O mundo está no limiar de uma “era pós-antibiótico”, alertam cientistas após a descoberta de bactérias resistentes a medicamentos da última linha de defesa humana contra infecções
Um estudo divulgado na revista científica Lancet identificou, em pacientes e animais na China, bactérias que resistem à colistina, um potente antibiótico. Os autores concluem que essa resistência pode se espalhar pelo mundo, trazendo consigo a ameaça de infecções intratáveis.
Especialistas afirmam que esse desdobramento precisa ser visto como um alerta mundial. Se bactérias se tornarem completamente resistentes a tratamentos – o chamado “apocalipse antibiótico” -, a medicina pode ser lançada novamente em uma espécie de Idade Média. Infecções comuns voltariam a causar mortes, enquanto cirurgias e tratamentos de câncer, que apostam em antibióticos, ficariam sob ameaça.
Mutação
Cientistas chineses identificaram uma mutação genética, denominada gene MCR-1, que permite às bactérias se tornarem altamente resistentes à colistina (também conhecida como polimixina), antibiótico geralmente usado como último recurso no caso de ineficácia de medicamentos.
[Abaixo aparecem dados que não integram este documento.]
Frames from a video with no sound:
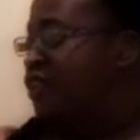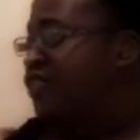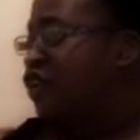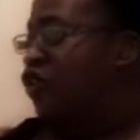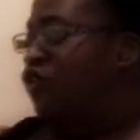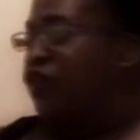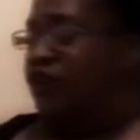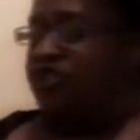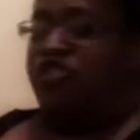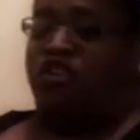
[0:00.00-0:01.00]
So
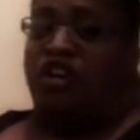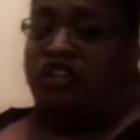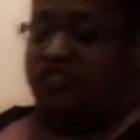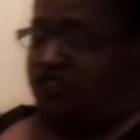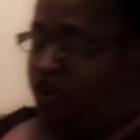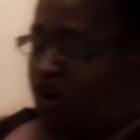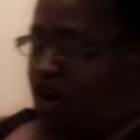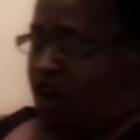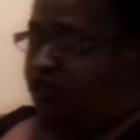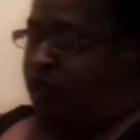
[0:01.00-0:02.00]
first you're going to start
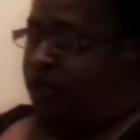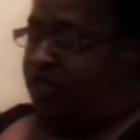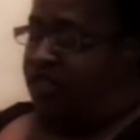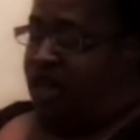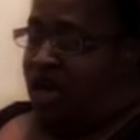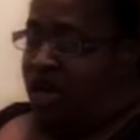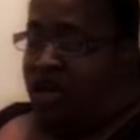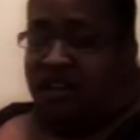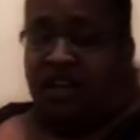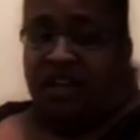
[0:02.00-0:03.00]
off with
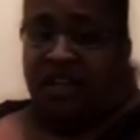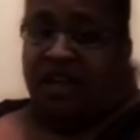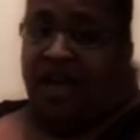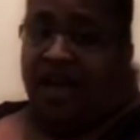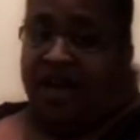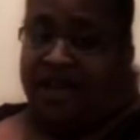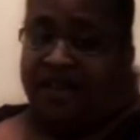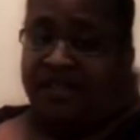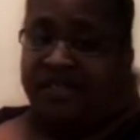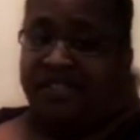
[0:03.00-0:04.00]
Duncan
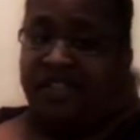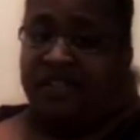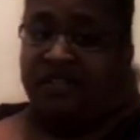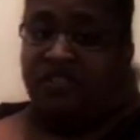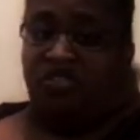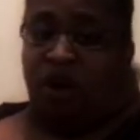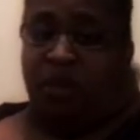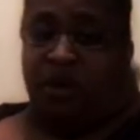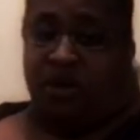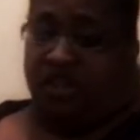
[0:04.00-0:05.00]
Hines
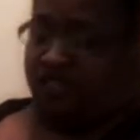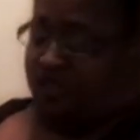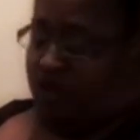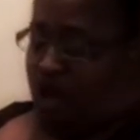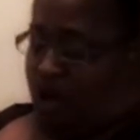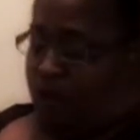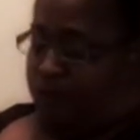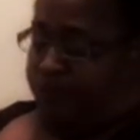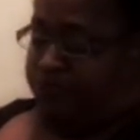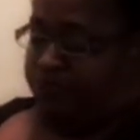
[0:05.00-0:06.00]
Strawberries
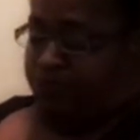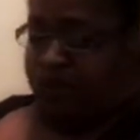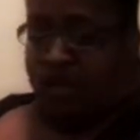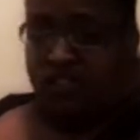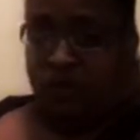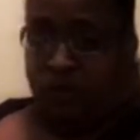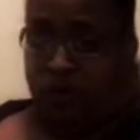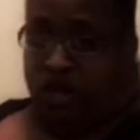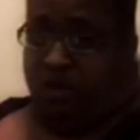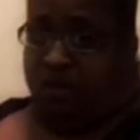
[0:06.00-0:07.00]
um,
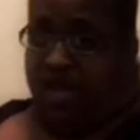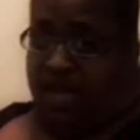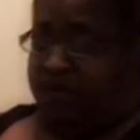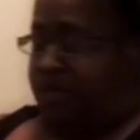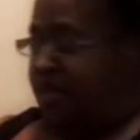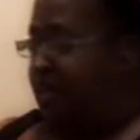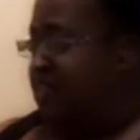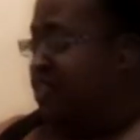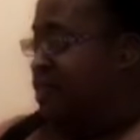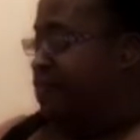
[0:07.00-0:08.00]
Supreme Cake
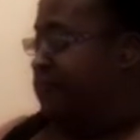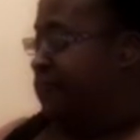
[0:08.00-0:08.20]
Mix.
Ela foi encontrada em um quinto dos animais testados, 15% de amostras de carne crua e em 16 pacientes.
E a resistência se espalhou por um leque de cepas e espécies de bactérias, como E. coli, Klebsiella pneumoniae e Pseudomonas aeruginosa. Também há evidências de que a resistência já chegou ao Laos e à Malásia. O colaborador do estudo Timothy Walsh, da Universidade de Cardiff, afirmou à BBC: “Todos os atores chave estão agora em campo para tornar o mundo pós-antibiótico uma realidade.
“Se o MRC-1 se tornar global, o que é uma questão de tempo, e se o gene se alinhar com outros genes resistentes a antibióticos, o que é inevitável, então teremos provavelmente chegado ao começo de uma era pós-antibiótico. “E se nesse ponto um paciente estiver gravemente doente, por exemplo, com E. coli, não haverá praticamente nada a se fazer.”
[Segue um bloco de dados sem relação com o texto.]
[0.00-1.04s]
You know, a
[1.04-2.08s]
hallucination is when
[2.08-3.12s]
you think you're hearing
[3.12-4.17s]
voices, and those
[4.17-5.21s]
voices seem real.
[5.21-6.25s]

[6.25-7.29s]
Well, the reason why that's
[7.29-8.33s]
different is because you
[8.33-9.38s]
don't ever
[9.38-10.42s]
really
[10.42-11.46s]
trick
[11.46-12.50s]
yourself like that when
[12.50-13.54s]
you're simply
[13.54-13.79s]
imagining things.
A resistência à colistina já havia sido detectada antes. Contudo, a diferença desta vez é que a mutação surgiu numa forma em que é facilmente compartilhada entre bactérias. “A taxa de transferência desse gene de resistência é ridiculamente alta, e isso não é bom”, disse o microbiologista Mark Wilcox, do centro de hospitais universitários de Leeds, na Inglaterra. O centro de Wilcox agora está lidando com inúmeros casos por mês em que “lutam para encontrar um antibiótico” – algo que há cinco anos seria muito raro, ele diz.
Para o microbiologista, não houve um evento a marcar o começo do “apocalipse antibiótico”, mas está claro que “estamos perdendo a batalha”.
‘Intratável’
A preocupação é que o novo gene da resistência se associe a outros que assolam hospitais, produzindo bactérias resistentes a todos os tratamentos, o que é conhecido como pan-resistência. “Se eu temo que chegaremos a uma situação de um organismo intratável? Basicamente, sim. Se acontecerá neste ano, no outro ou no seguinte, é muito difícil dizer”, afirmou Wilcox. Há sinais de que o governo chinês está agindo de forma rápida para combater esse problema.
Walsh, da Universidade de Cardiff, terá encontros com os ministros da Agricultura e da Saúde da China para discutir um eventual banimento da colistina para uso na agricultura.
A professora Laura Piddock, do grupo de ativismo britânico Antibiotic Action, disse que esse mesmo antibiótico “não deveria ser usado em saúde humana e animal”. “Espero que a era pós-antibiótico ainda não tenha chegado. Mas esse é um alerta para o mundo.”
Ela diz considerar que a chegada dessa era “depende da infecção, do paciente e se há tratamentos alternativos disponíveis”, pois combinações de antibióticos ainda poderão ser efetivas. Um comentário feito ao artigo da revista científica Lancet aponta que as implicações do novo estudo são “enormes”, e a menos que haja mudanças significativas, médicos irão enfrentar “um número crescente de pacientes para os quais teremos que dizer: ‘Desculpe, não há nada que eu possa fazer para curar sua infecção'”.